Geometry and Topology of String Junctions
Antonella Grassi, James Halverson, Julius L. Shaneson
TL;DR
This work develops a geometric framework for string junctions in elliptic fibrations by linking vanishing cycles to Lie algebra structures via deformations. It introduces junctions with asymptotic charge and shows that junctions with a(J)=0 realize root lattices corresponding to ADE types, with explicit constructions recovering A_r from I_{r+1}, D4 and G2 via monodromy, and IV giving su(3); weights arise from nonzero asymptotic charges in higher dimensions. The method extends to higher-dimensional and higher-codimension settings, including two-pronged examples that decompose I0* into I1 fibers and reveal monodromy that reduces D4 to G2, aligning geometric junction data with gauge and matter structures in F-theory. Overall, the approach provides a robust geometric tool for analyzing generalized seven-branes and string junction states in F-theory and related string compactifications, connecting deformations, vanishing cycles, and Lie algebra representations in a concrete, computable framework.
Abstract
We study elliptic fibrations by analyzing suitable deformations of the fibrations and vanishing cycles.
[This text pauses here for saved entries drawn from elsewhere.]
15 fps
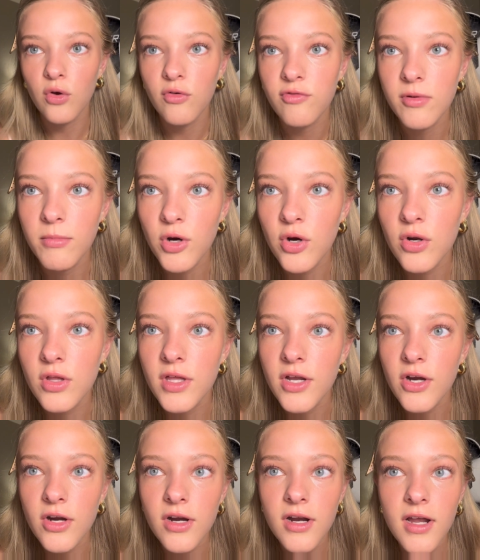from
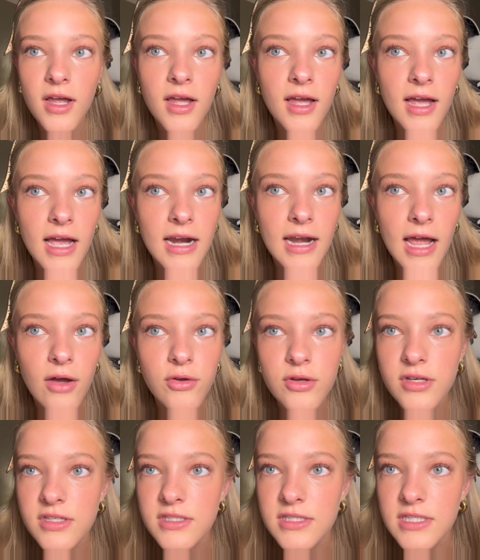earlier. And now you
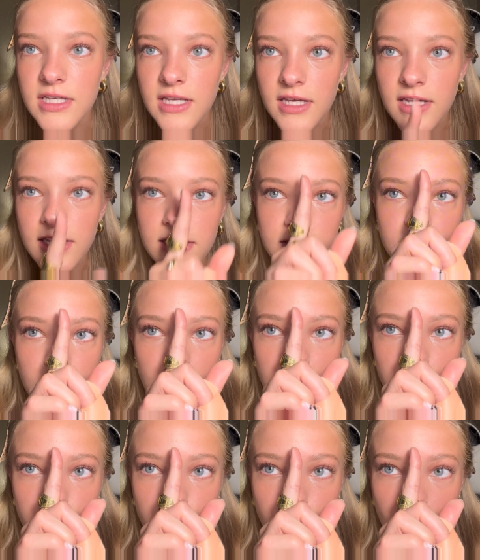can see
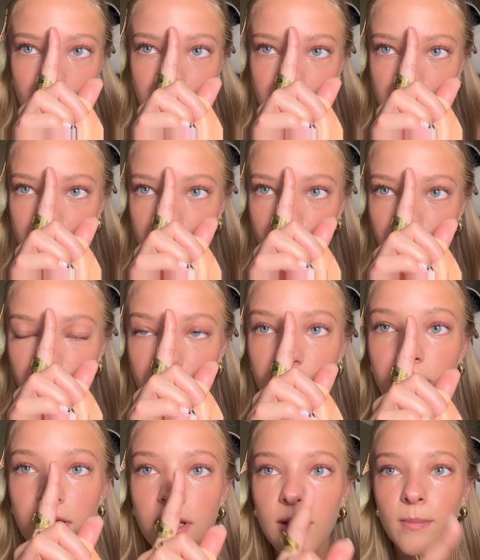it's right here,
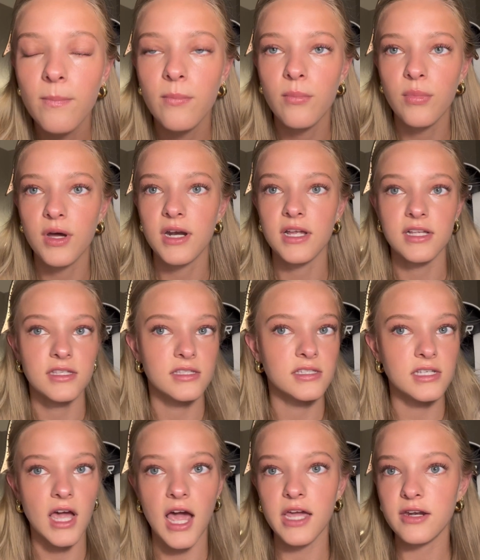but it's
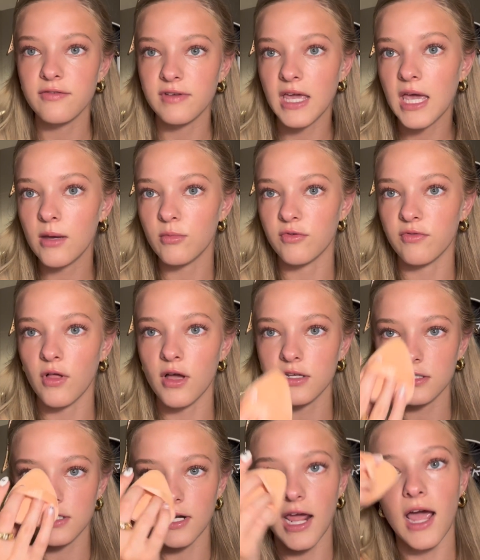kind of
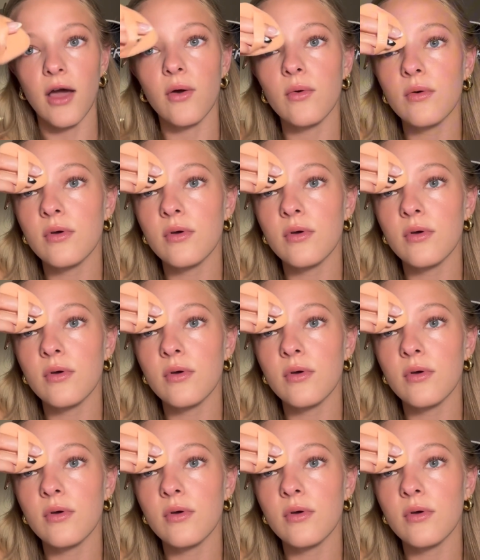camouflaged now.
We introduce geometric string junctions and describe some of their properties. We show how the structure of the geometric string junctions is naturally related to the Lie algebra structures of the associated singularities. One application in physics is in F-theory, where our novel approach connecting deformations and Lie algebras describes the structure of generalized type IIB seven-branes and string junction states which end on them.